=== Instructions for the task ===
Exact wording is required for every entry; transcribe all of them and leave the images out.

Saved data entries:
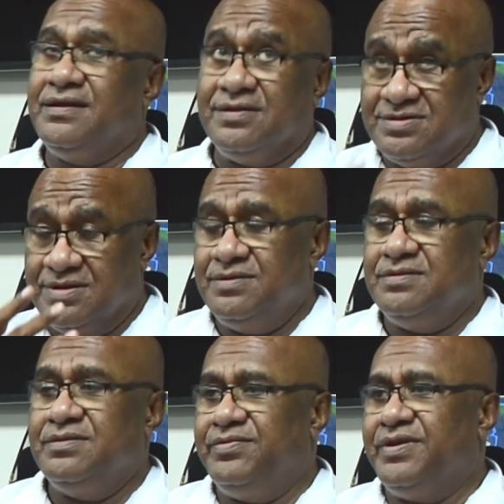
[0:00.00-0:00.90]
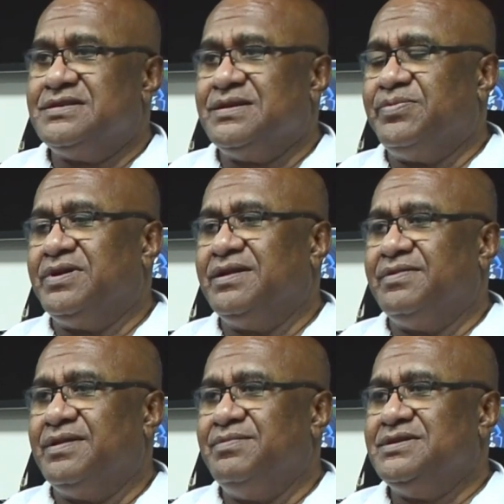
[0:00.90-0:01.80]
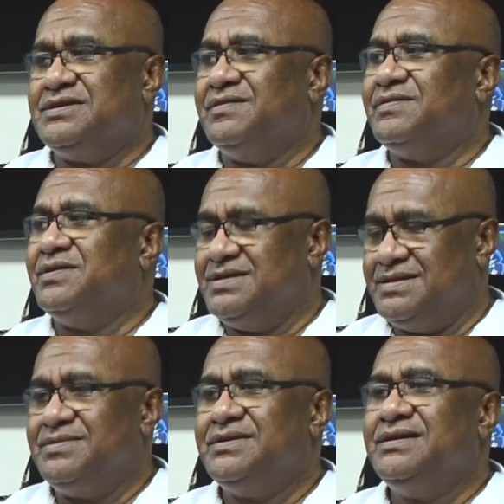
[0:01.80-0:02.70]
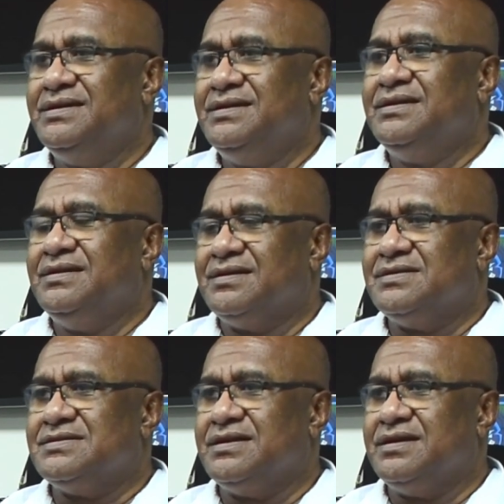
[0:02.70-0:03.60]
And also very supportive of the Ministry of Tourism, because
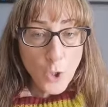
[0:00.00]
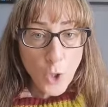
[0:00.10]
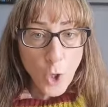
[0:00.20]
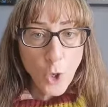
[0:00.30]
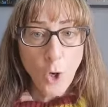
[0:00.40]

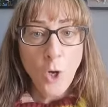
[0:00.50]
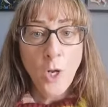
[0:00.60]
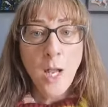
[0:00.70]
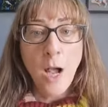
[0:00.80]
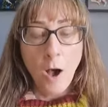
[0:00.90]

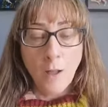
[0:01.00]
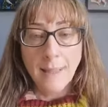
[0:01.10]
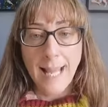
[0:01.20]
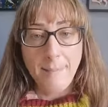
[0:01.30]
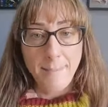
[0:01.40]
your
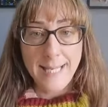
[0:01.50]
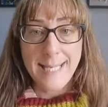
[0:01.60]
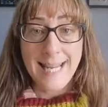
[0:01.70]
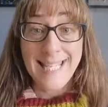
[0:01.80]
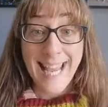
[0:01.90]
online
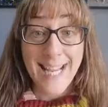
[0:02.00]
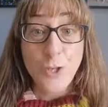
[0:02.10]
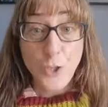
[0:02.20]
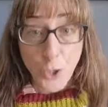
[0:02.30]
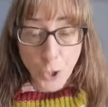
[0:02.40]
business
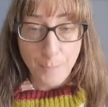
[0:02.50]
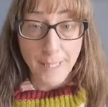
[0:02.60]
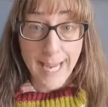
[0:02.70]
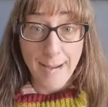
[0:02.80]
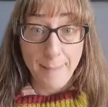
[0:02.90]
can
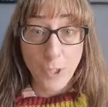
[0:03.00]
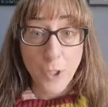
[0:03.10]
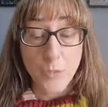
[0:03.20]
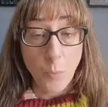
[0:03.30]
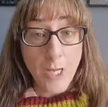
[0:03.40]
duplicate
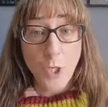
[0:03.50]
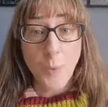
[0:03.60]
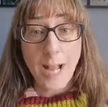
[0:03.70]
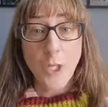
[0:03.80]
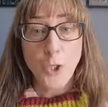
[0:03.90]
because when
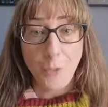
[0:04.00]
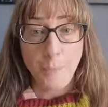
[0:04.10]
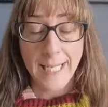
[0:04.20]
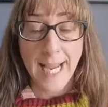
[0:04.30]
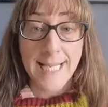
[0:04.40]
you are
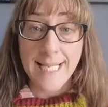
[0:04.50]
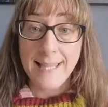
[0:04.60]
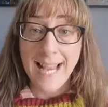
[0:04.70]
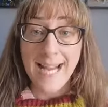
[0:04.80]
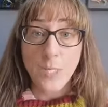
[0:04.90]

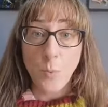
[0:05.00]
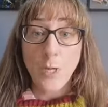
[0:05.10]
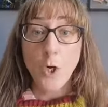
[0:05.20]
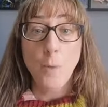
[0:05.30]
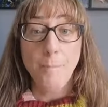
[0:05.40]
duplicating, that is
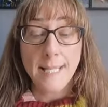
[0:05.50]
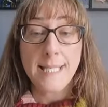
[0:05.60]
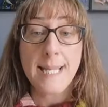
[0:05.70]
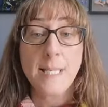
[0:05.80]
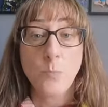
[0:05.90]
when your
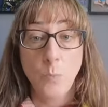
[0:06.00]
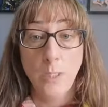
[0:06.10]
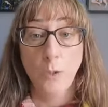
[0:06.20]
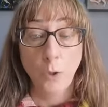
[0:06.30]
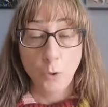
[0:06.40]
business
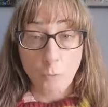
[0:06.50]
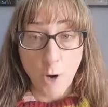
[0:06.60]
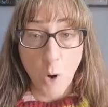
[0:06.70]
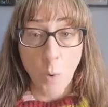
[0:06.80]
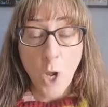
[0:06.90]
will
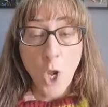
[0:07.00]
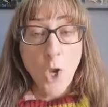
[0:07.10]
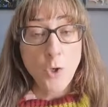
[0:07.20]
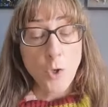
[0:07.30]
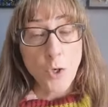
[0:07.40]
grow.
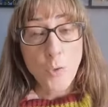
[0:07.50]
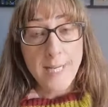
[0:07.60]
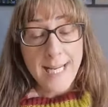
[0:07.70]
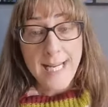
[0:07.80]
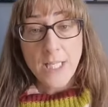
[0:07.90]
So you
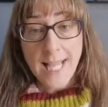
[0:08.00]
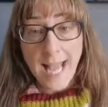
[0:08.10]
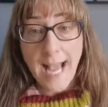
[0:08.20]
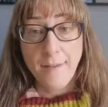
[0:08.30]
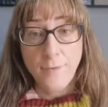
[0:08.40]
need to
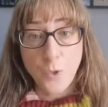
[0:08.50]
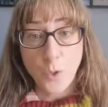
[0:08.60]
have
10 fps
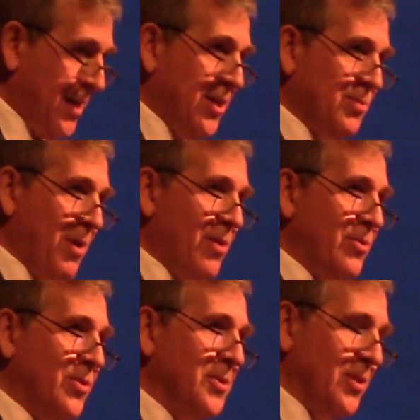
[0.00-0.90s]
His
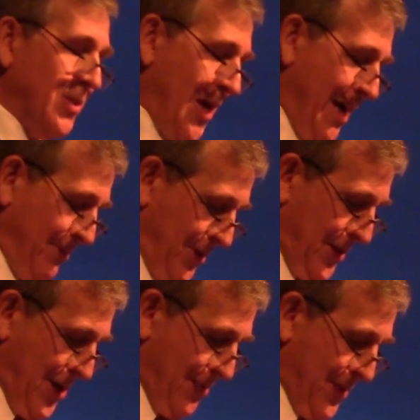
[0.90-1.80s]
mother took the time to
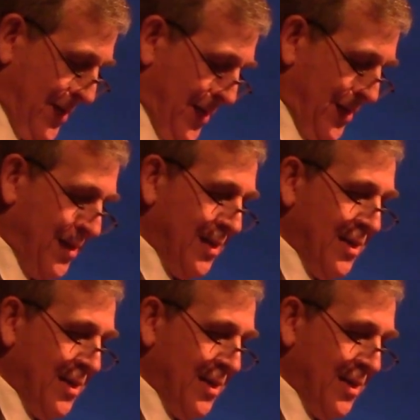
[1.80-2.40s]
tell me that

=== Solution for this task ===
[0:00.00-0:00.90]
[0:00.90-0:01.80]
[0:01.80-0:02.70]
[0:02.70-0:03.60]
And also very supportive of the Ministry of Tourism, because
[0:00.00]
[0:00.10]
[0:00.20]
[0:00.30]
[0:00.40]

[0:00.50]
[0:00.60]
[0:00.70]
[0:00.80]
[0:00.90]

[0:01.00]
[0:01.10]
[0:01.20]
[0:01.30]
[0:01.40]
your
[0:01.50]
[0:01.60]
[0:01.70]
[0:01.80]
[0:01.90]
online
[0:02.00]
[0:02.10]
[0:02.20]
[0:02.30]
[0:02.40]
business
[0:02.50]
[0:02.60]
[0:02.70]
[0:02.80]
[0:02.90]
can
[0:03.00]
[0:03.10]
[0:03.20]
[0:03.30]
[0:03.40]
duplicate
[0:03.50]
[0:03.60]
[0:03.70]
[0:03.80]
[0:03.90]
because when
[0:04.00]
[0:04.10]
[0:04.20]
[0:04.30]
[0:04.40]
you are
[0:04.50]
[0:04.60]
[0:04.70]
[0:04.80]
[0:04.90]

[0:05.00]
[0:05.10]
[0:05.20]
[0:05.30]
[0:05.40]
duplicating, that is
[0:05.50]
[0:05.60]
[0:05.70]
[0:05.80]
[0:05.90]
when your
[0:06.00]
[0:06.10]
[0:06.20]
[0:06.30]
[0:06.40]
business
[0:06.50]
[0:06.60]
[0:06.70]
[0:06.80]
[0:06.90]
will
[0:07.00]
[0:07.10]
[0:07.20]
[0:07.30]
[0:07.40]
grow.
[0:07.50]
[0:07.60]
[0:07.70]
[0:07.80]
[0:07.90]
So you
[0:08.00]
[0:08.10]
[0:08.20]
[0:08.30]
[0:08.40]
need to
[0:08.50]
[0:08.60]
have
10 fps
[0.00-0.90s]
His
[0.90-1.80s]
mother took the time to
[1.80-2.40s]
tell me that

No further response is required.